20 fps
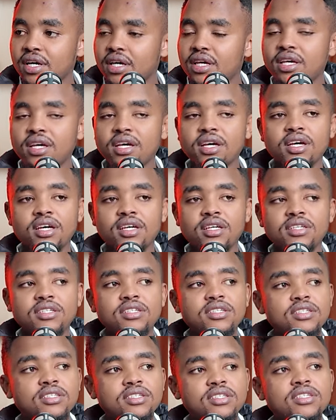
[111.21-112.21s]
Yeah,
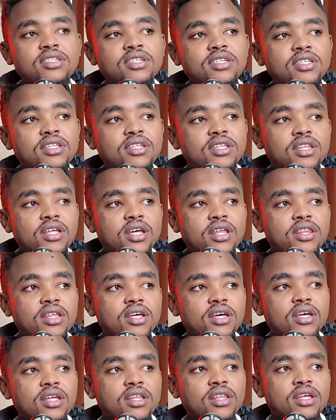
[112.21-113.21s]
he the,
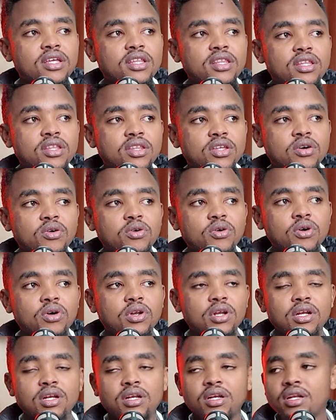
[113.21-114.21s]
the, the, the
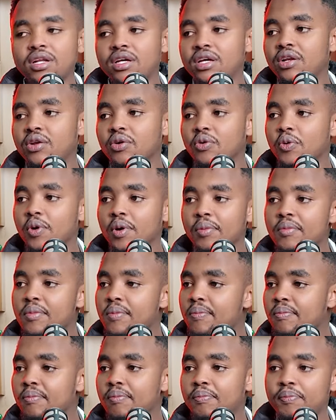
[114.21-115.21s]
goal looked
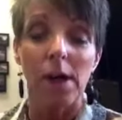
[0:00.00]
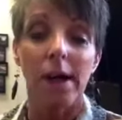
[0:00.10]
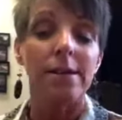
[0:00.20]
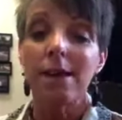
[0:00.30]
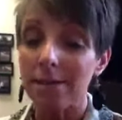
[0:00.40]

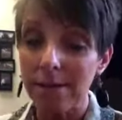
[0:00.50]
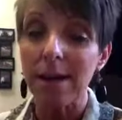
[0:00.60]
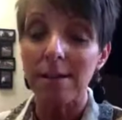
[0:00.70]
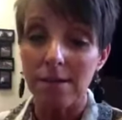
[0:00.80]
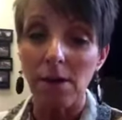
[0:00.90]
It doesn't
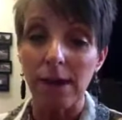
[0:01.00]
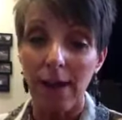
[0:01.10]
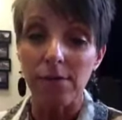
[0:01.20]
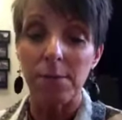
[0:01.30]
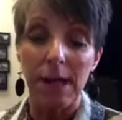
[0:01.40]
necessarily
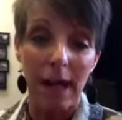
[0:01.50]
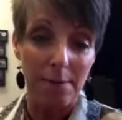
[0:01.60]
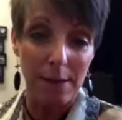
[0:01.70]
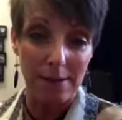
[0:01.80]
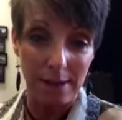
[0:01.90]
have to be an
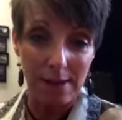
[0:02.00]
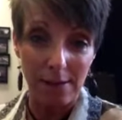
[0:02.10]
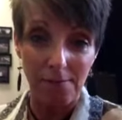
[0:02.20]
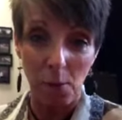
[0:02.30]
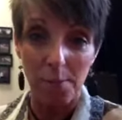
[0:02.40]

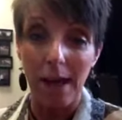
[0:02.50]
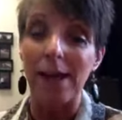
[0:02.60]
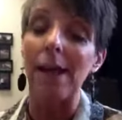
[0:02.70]
ABCD format,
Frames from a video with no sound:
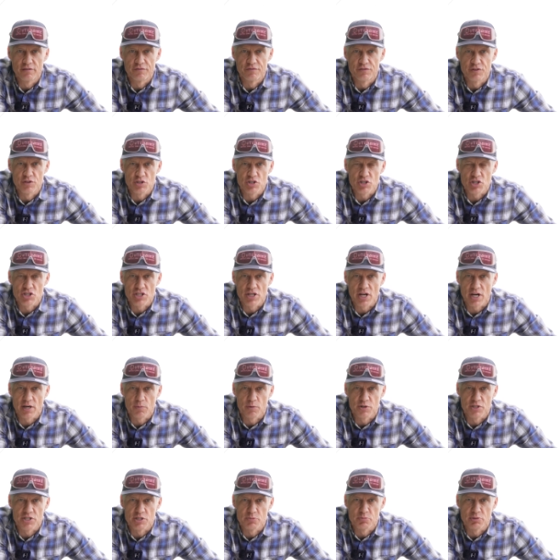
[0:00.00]
Future
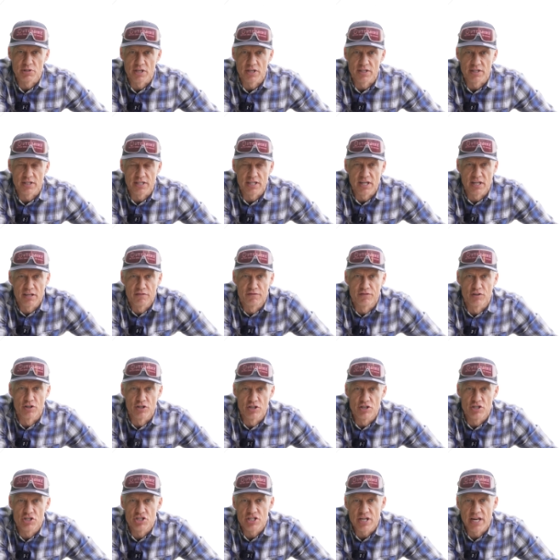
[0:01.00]
Shock, which has been on the
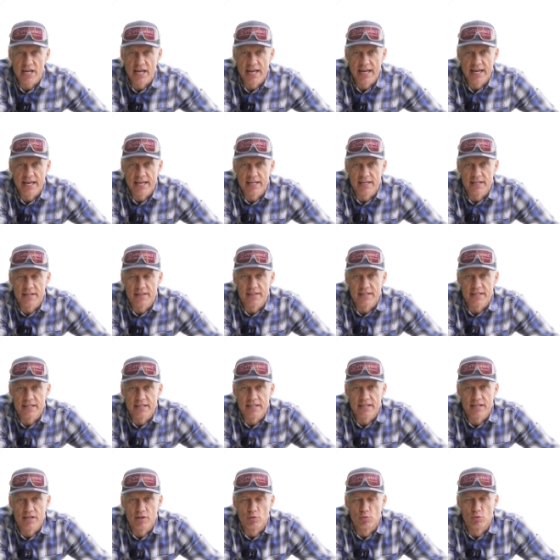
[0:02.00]
Diverge and
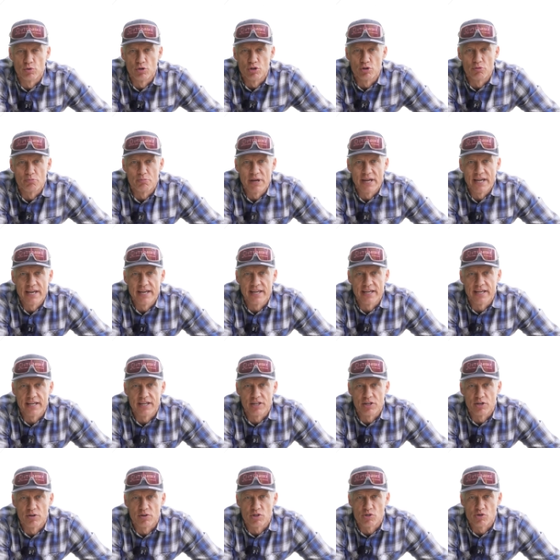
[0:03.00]
the Roubaix
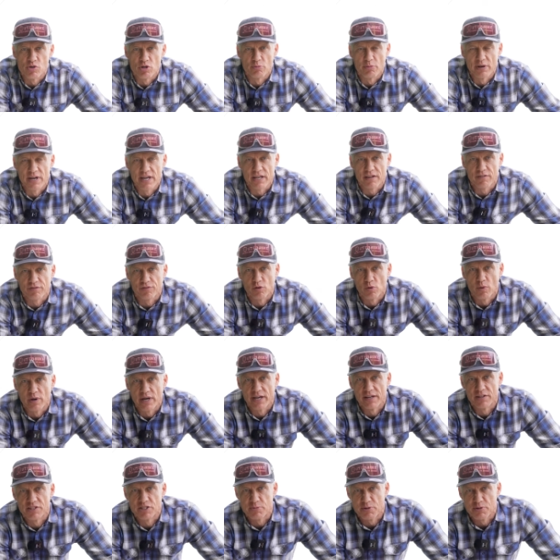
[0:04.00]
endurance road bike for a while in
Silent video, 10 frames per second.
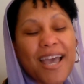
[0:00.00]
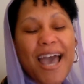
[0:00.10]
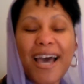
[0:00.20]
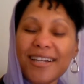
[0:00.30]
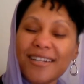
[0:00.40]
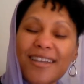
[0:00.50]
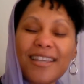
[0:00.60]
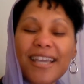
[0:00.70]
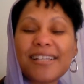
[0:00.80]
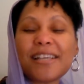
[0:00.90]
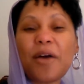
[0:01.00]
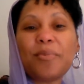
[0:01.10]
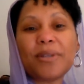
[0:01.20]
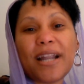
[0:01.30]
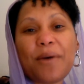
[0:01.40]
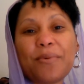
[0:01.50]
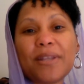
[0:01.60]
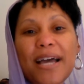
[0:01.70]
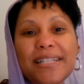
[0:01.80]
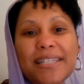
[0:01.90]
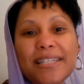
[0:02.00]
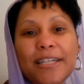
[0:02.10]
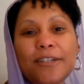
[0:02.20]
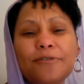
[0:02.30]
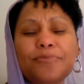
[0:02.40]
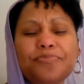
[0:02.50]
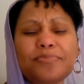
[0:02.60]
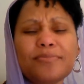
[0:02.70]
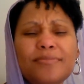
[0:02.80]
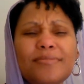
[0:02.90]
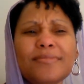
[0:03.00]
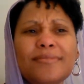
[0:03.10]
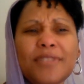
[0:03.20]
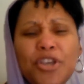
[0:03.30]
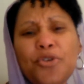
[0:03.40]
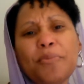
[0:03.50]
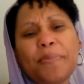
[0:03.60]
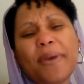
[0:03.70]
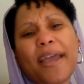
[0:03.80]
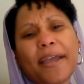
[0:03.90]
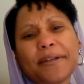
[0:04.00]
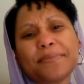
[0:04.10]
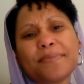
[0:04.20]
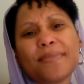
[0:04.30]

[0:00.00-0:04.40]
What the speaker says: And another example that I would like to give, the human being.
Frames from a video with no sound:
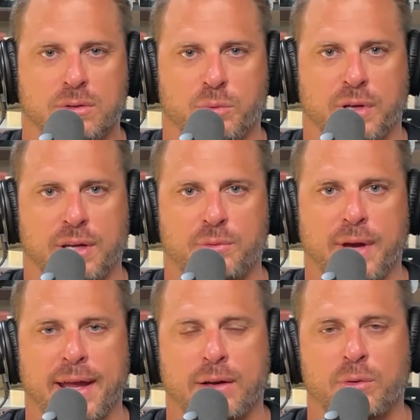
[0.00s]
We're getting
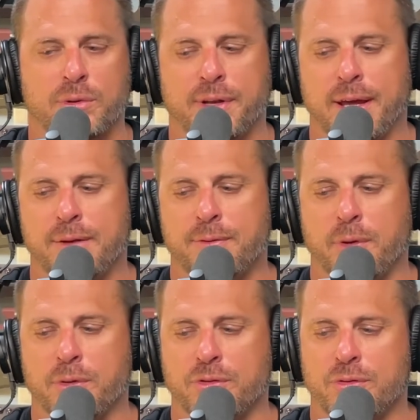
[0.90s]
radical today,
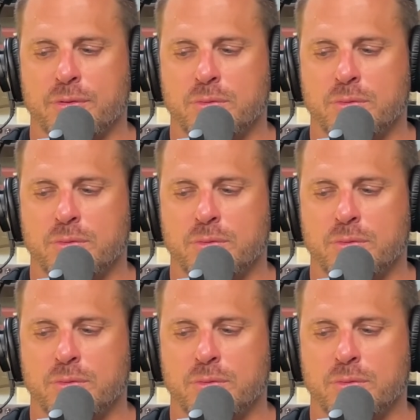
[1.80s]
folks.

-- -- --

▶ **What the task requires**
Everything in the records except the pictures should be printed again exactly.

▶ **Exercise solution**
20 fps
[111.21-112.21s]
Yeah,
[112.21-113.21s]
he the,
[113.21-114.21s]
the, the, the
[114.21-115.21s]
goal looked
[0:00.00]
[0:00.10]
[0:00.20]
[0:00.30]
[0:00.40]

[0:00.50]
[0:00.60]
[0:00.70]
[0:00.80]
[0:00.90]
It doesn't
[0:01.00]
[0:01.10]
[0:01.20]
[0:01.30]
[0:01.40]
necessarily
[0:01.50]
[0:01.60]
[0:01.70]
[0:01.80]
[0:01.90]
have to be an
[0:02.00]
[0:02.10]
[0:02.20]
[0:02.30]
[0:02.40]

[0:02.50]
[0:02.60]
[0:02.70]
ABCD format,
Frames from a video with no sound:
[0:00.00]
Future
[0:01.00]
Shock, which has been on the
[0:02.00]
Diverge and
[0:03.00]
the Roubaix
[0:04.00]
endurance road bike for a while in
Silent video, 10 frames per second.
[0:00.00]
[0:00.10]
[0:00.20]
[0:00.30]
[0:00.40]
[0:00.50]
[0:00.60]
[0:00.70]
[0:00.80]
[0:00.90]
[0:01.00]
[0:01.10]
[0:01.20]
[0:01.30]
[0:01.40]
[0:01.50]
[0:01.60]
[0:01.70]
[0:01.80]
[0:01.90]
[0:02.00]
[0:02.10]
[0:02.20]
[0:02.30]
[0:02.40]
[0:02.50]
[0:02.60]
[0:02.70]
[0:02.80]
[0:02.90]
[0:03.00]
[0:03.10]
[0:03.20]
[0:03.30]
[0:03.40]
[0:03.50]
[0:03.60]
[0:03.70]
[0:03.80]
[0:03.90]
[0:04.00]
[0:04.10]
[0:04.20]
[0:04.30]

[0:00.00-0:04.40]
What the speaker says: And another example that I would like to give, the human being.
Frames from a video with no sound:
[0.00s]
We're getting
[0.90s]
radical today,
[1.80s]
folks.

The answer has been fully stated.